Try it with analog before you condemn it. I'm 100% with you on it really irking the crap out of me when I first got my Ultra because while I'm not a professional musician I do work in professional studios for a living and I was right about where you are now...I'm sending it back.
Now?
I don't even bother messing with the digital stuff (or USB portion except for AxeEdit) with it and to be honest I don't miss the headaches with clocks, sample rates, bit depths, etc. If you've got a good interface (which you have a great one) the balanced analog outputs are extremely good and I believe you have MORE flexibility using them.

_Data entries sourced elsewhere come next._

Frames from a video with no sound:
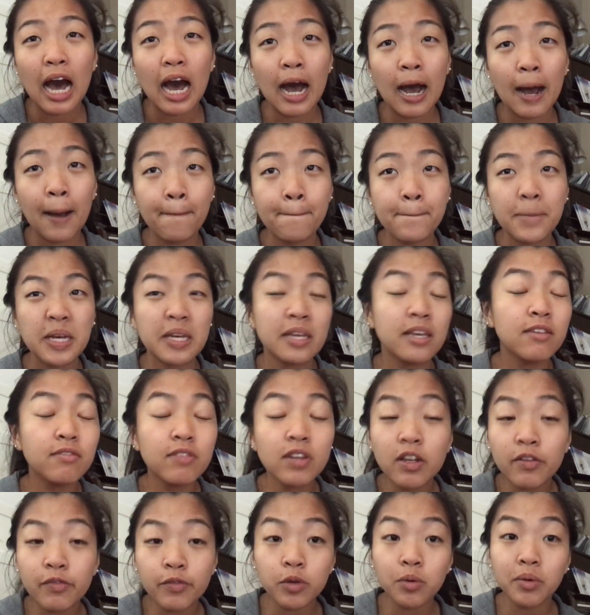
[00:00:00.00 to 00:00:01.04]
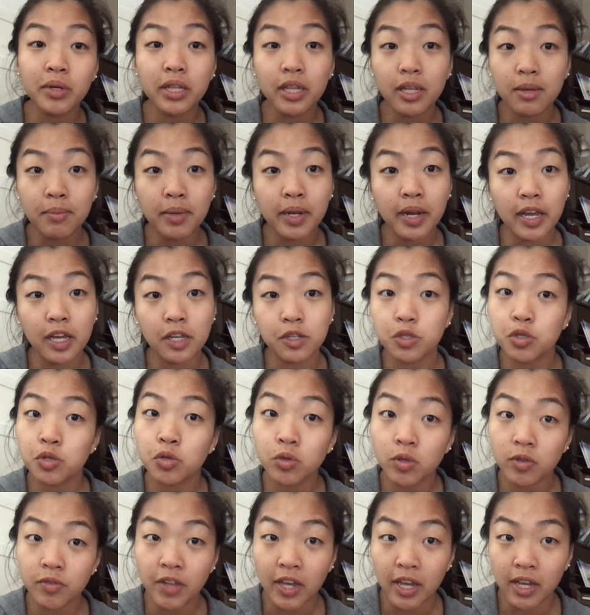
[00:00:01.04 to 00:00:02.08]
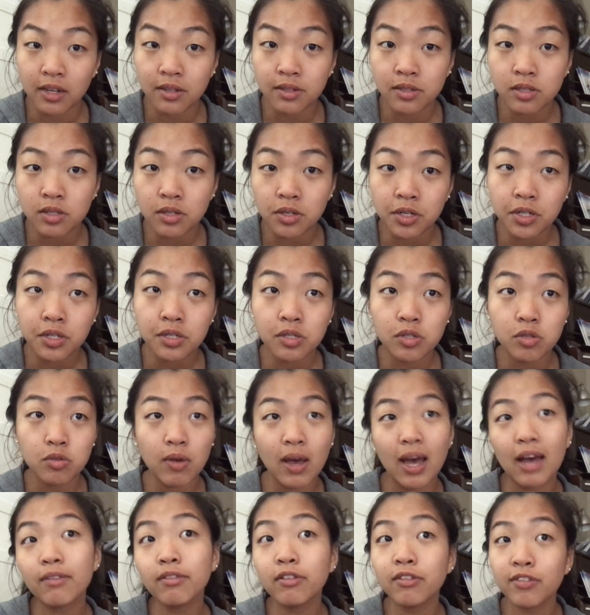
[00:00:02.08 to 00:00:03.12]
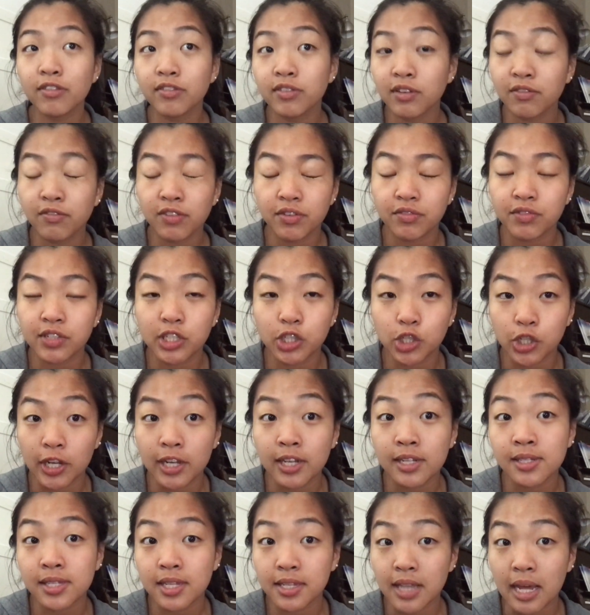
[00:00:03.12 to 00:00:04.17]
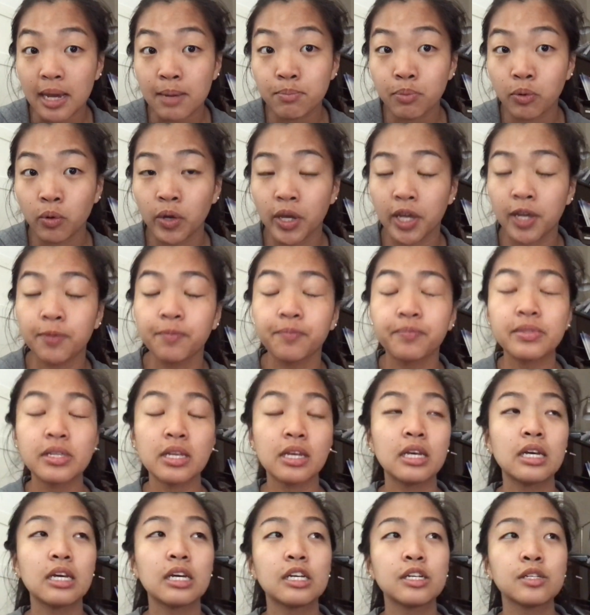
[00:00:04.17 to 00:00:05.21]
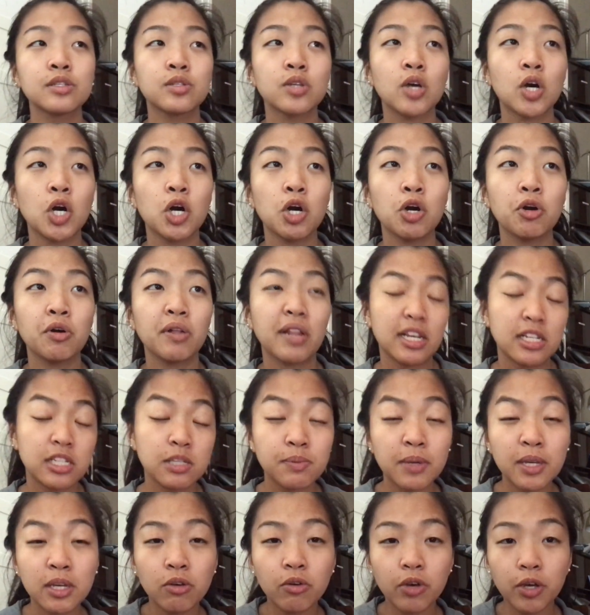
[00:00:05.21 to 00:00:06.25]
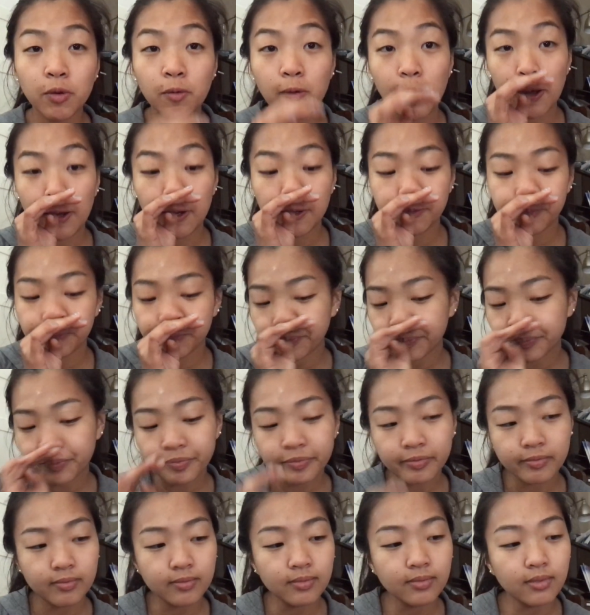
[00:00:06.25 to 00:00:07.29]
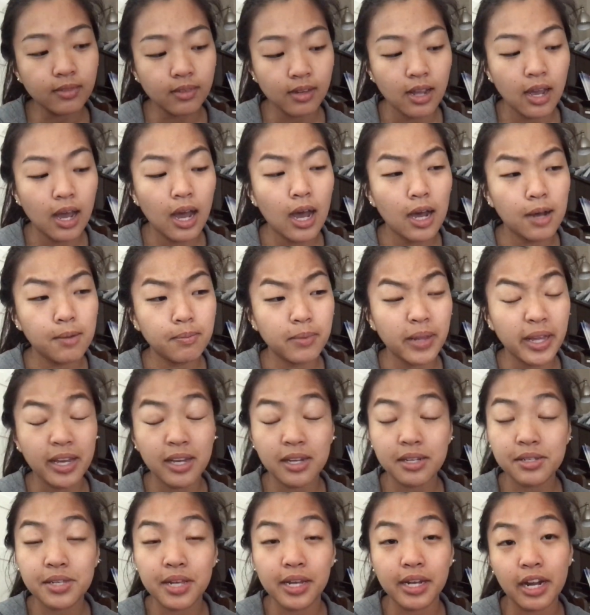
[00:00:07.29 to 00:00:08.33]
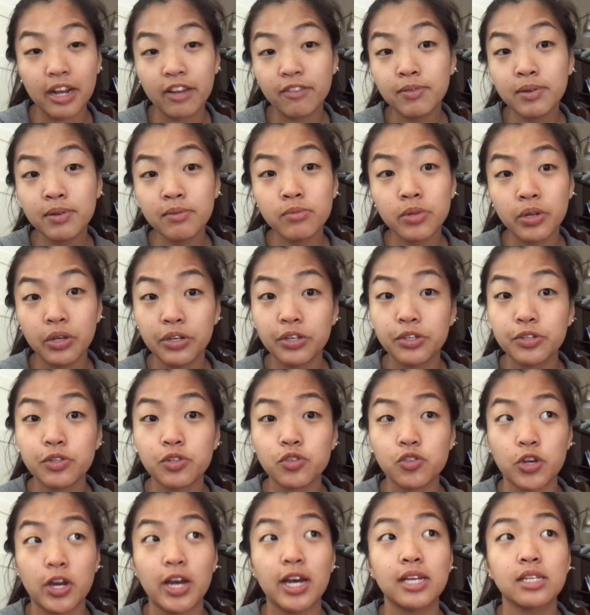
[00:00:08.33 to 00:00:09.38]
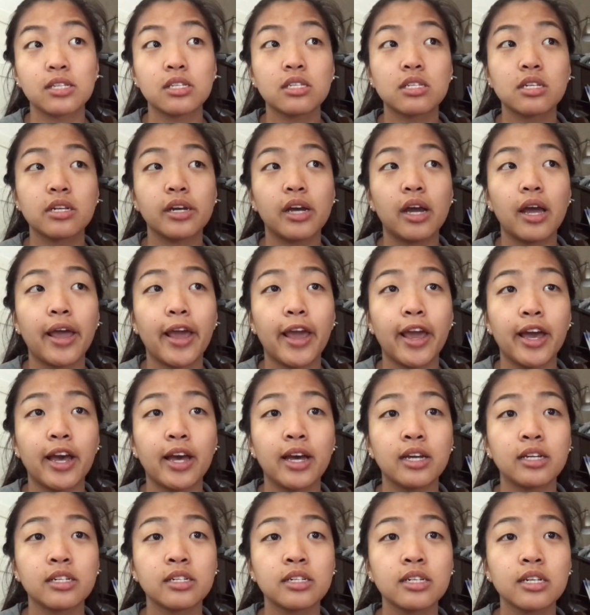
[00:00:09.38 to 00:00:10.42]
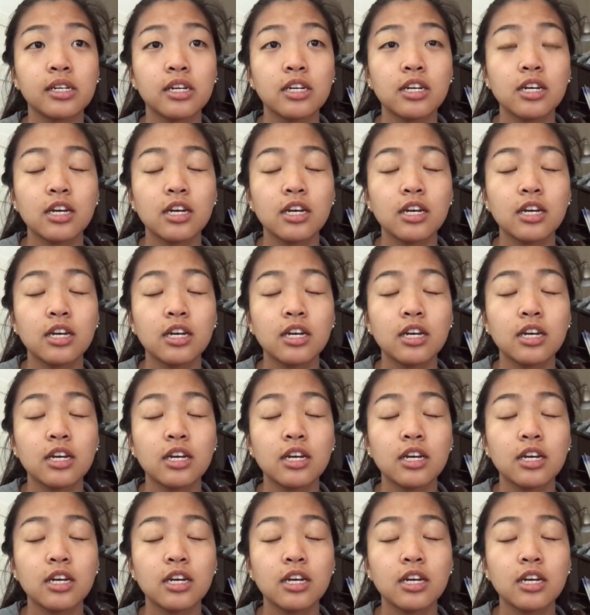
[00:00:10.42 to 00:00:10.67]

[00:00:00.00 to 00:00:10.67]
But even if you eliminate 2 of the answers, you have a 50-50 chance at that point. So that's been going well. Like I said, I've been really stressed, and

I nean you know that if you are too hot at the source in digital it's just clipped and you can't adjust it without going into the thing to edit the patch, but with analog you just twist the front knob a touch and it's fine.
Just make sure that you get the levels set; your input levels should tickle the red when you bang on it hard (set in the first page of the I/O menu) and the output is usually run all the way up which is supposed to be unity gain for all intents and purposes.
I don't have AES at home right now, but I did do some A/B testing comparing SPDIF and the analog signal through my interface and I couldn't for the life of me find anything significantly different besides the fact that I can't control it if it clips. The D>A convertors in the AxeFXII are fantastic, let the audio interface do the work.
You got nothing to lose by trying it, right?